:: Task ::
Within the records that follow, find every line containing the string "frames". Copy those lines.

--- Dataset excerpts Enclosed Below ---

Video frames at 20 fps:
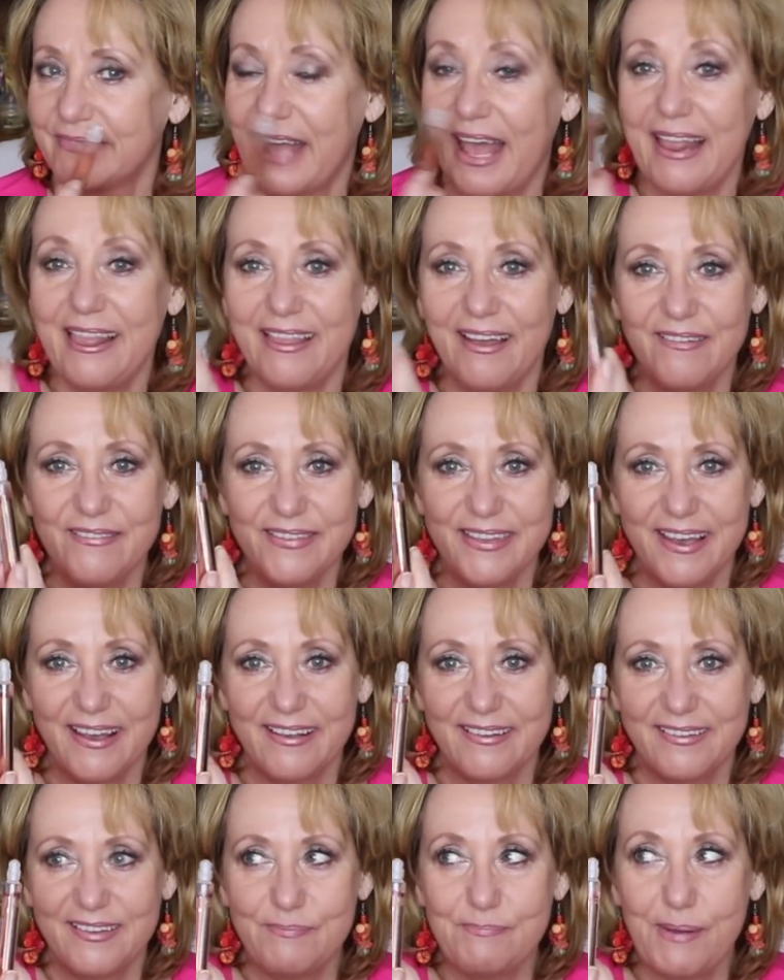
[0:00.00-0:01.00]
I love
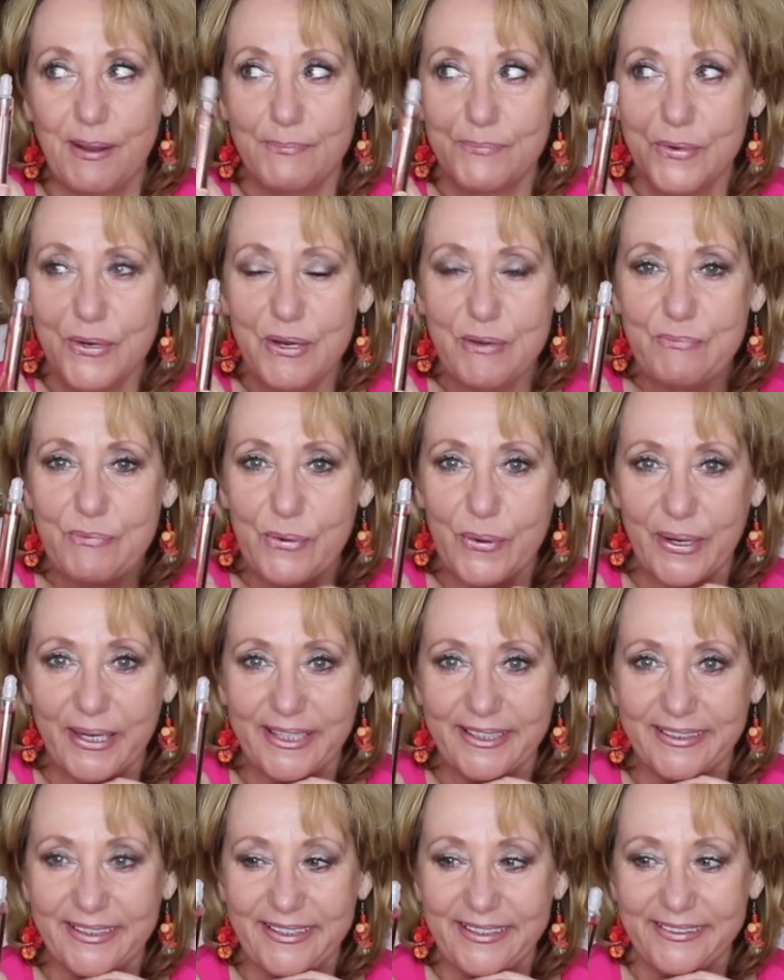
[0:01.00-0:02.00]
this but more
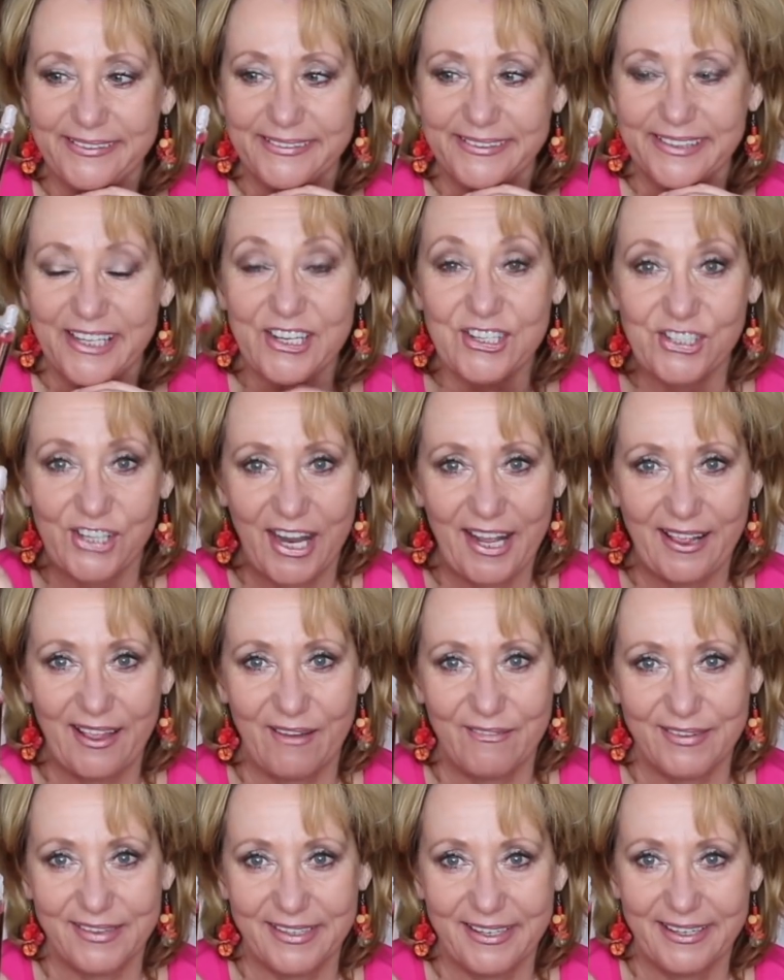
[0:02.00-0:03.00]
importantly Jay
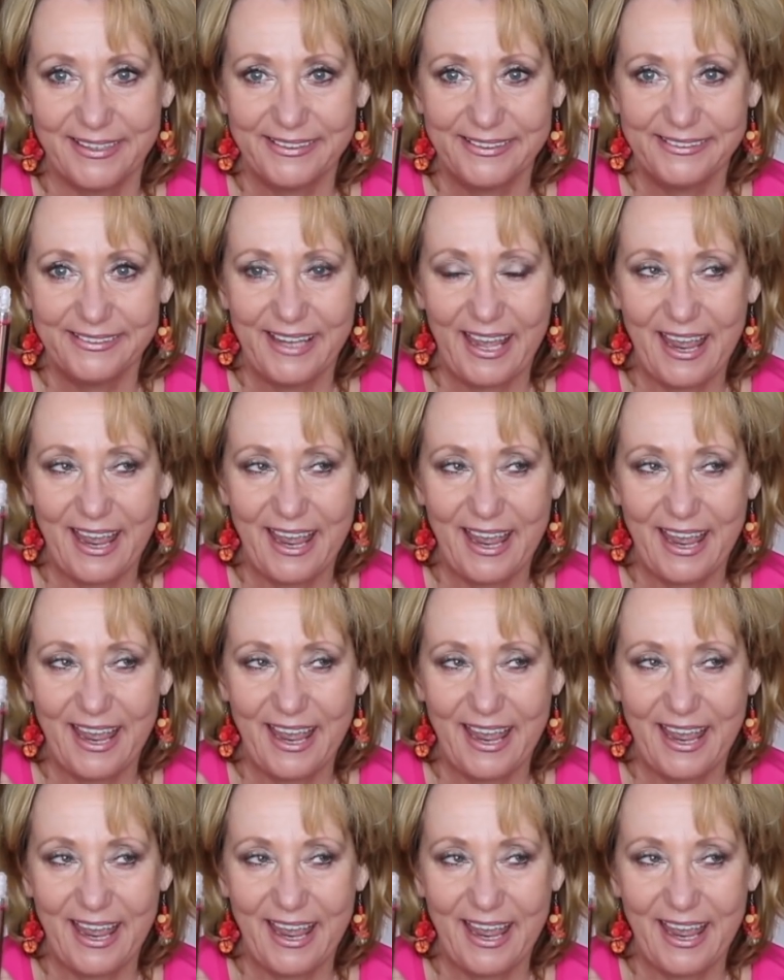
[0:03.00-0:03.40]
loves it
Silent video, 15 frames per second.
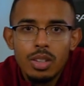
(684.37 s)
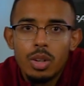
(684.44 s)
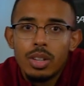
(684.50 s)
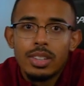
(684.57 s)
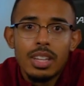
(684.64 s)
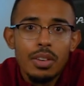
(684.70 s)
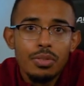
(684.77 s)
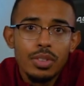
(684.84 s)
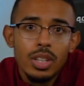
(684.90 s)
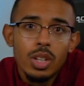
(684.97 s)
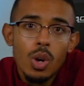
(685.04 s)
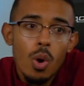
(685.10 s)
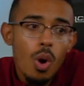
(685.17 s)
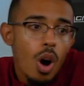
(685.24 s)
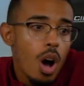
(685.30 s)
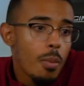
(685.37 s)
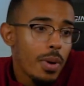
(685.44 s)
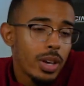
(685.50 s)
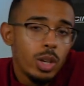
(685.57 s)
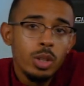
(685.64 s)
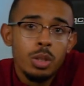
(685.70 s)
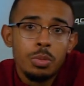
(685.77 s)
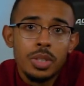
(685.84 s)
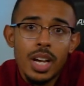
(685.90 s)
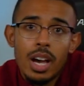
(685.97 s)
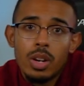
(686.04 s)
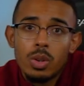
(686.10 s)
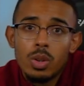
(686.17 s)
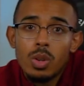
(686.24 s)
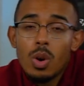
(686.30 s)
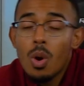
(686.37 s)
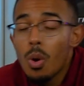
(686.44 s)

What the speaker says: you could definitely go on my YouTube channel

--- End of Enclosed Dataset excerpts ---

:: Answer area ::
Video frames at 20 fps:
Silent video, 15 frames per second.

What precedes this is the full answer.